DEV Community: Jaganadh Gopinadhan

Remembering Kenneth Gonsalves (KG/lawgon)

Jaganadh Gopinadhan — Fri, 05 Aug 2022 04:34:00 +0000

Kenneth Gonsalves(KG alias lawgon) was one of my mentors. He was a unique personality and always helped me sharpen my Python programming skills. Along with him, I conducted more than a dozen Python workshops in the Coimbatore region of Tamil Nadu, India. It was shocking news when I received the call on Aug 3rd, 2012, about his sudden demise. He taught me many skills, such as Open Source Mapping with Open Street Mapping and how to work in Open Source Community. He was instrumental in most of my Open Source endeavors, such as reviving the Coimbatore Linux Users Group and Chennai Python Meetings (2008-2009).
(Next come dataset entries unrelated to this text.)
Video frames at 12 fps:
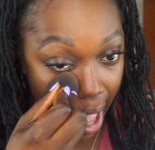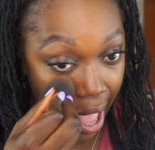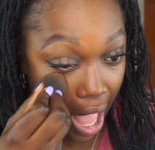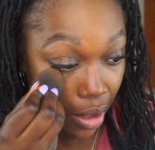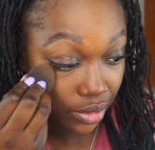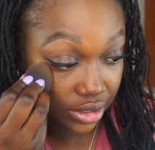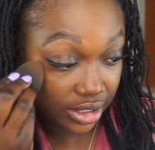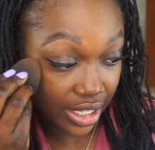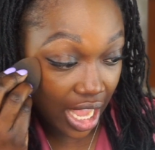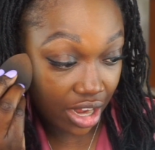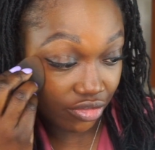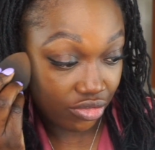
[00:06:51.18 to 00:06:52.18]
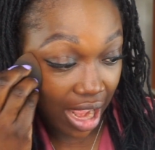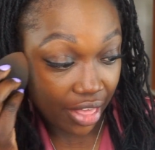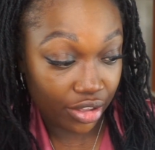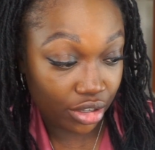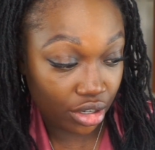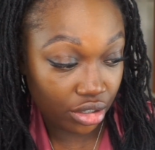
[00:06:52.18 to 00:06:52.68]
I would say I'd
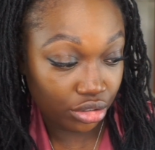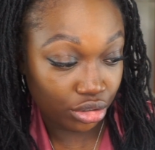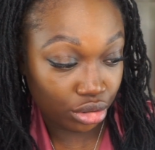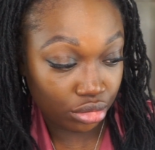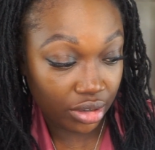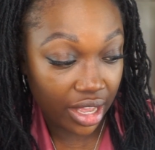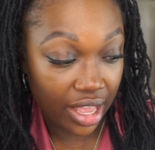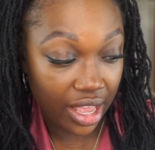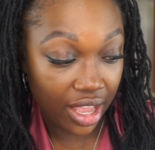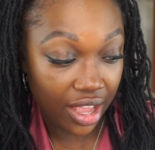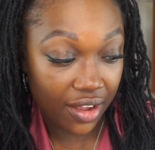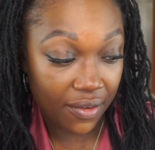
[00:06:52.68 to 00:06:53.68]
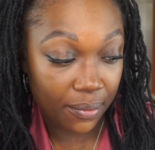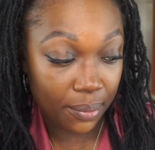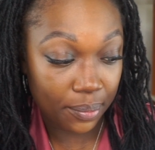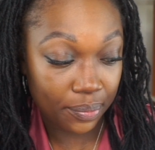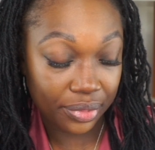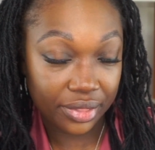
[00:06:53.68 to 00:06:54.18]
rather do a
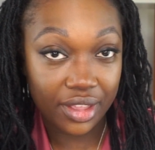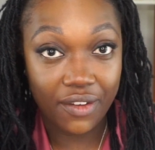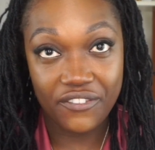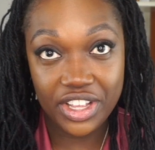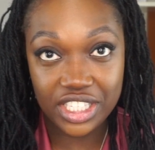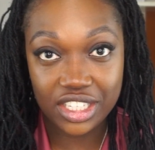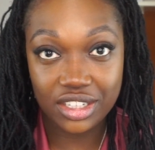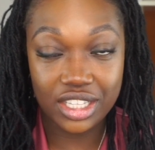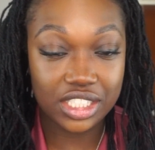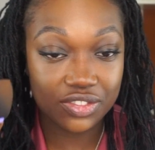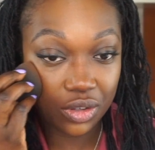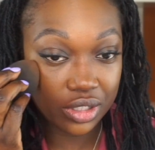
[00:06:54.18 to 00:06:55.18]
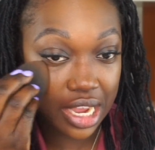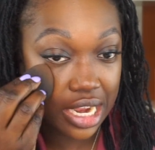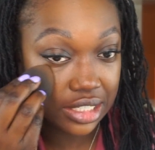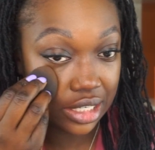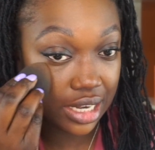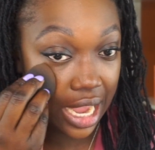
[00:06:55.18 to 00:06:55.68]
physical exfoliation.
He played a crucial role in registering the Indian Python Software Society and working with many brilliant minds in the Indian Python Software Developer community in India to start the Indian Python Conference. If Kenneth was here today, he might have comments on today's conference formats, etc., but would have been very happy to see the growth. In 2022, I was attending training on ‘Think Like a Lawyer,’ and I could recollect advice from Kenneth on many scenarios we were trying to tackle. Any open source enthusiast who joined and posted one e-mail to ILUG-Chennai (Indian Linux Users Group – Chennai) might not have missed at least a reminder about how to write and respond to e-mails in forums. I followed it for most of the enterprise journey and eventually surrendered to the flow. Dropping the ball on continuing the ILUG CBE is still my greatest regret; after Kenneth’s time, we moved to various parts of the country and became busy. Still have wild thoughts about reviving it.

His passion for Golf made him a referee, and he developed Python Django-based software for managing Golf Play/Events. The software was in use in Ooty and Coimbatore Golf club. The way he mainlined documentation for the software was fantastic. People with less idea bout how the software is created were able to install, configure and troubleshoot it. I was called once to Coimbatore Golf club to perform the re-install, and it was a quick task as he kept a note for the computer operator to do it. The software is still available in his GitHub repo; not sure anybody ever updated it. He was a well-known contributor to the Django Python community.

During his tenure at MIT-College Chennai, AU-KBC, and NRC-FOSS days, he mapped the campus with his GPS and Phone OSM software. The details on the campus were 100% accurate and up-to-date in the Open Street Maps. It was a precious work with precision.

He was a big fan of Fedora Linux and a critic of RedHat. When I acquired my first laptop in 2008, I installed Fedora following his path and advice (I donated the computer last year to GoodWill with Fedora 8 running!). We had the same issue the BSNL 3G Dongle never connects in a new Fedora Version. Compile re-compile IRC chats, RedHat criticism, and victory.

Considering all his contributions, the Python Software Foundation (PSF) recognized him with a Community Service Award (posthumous). There was the best speaker award in the name of Kenneth at the Indian Python Software Conference.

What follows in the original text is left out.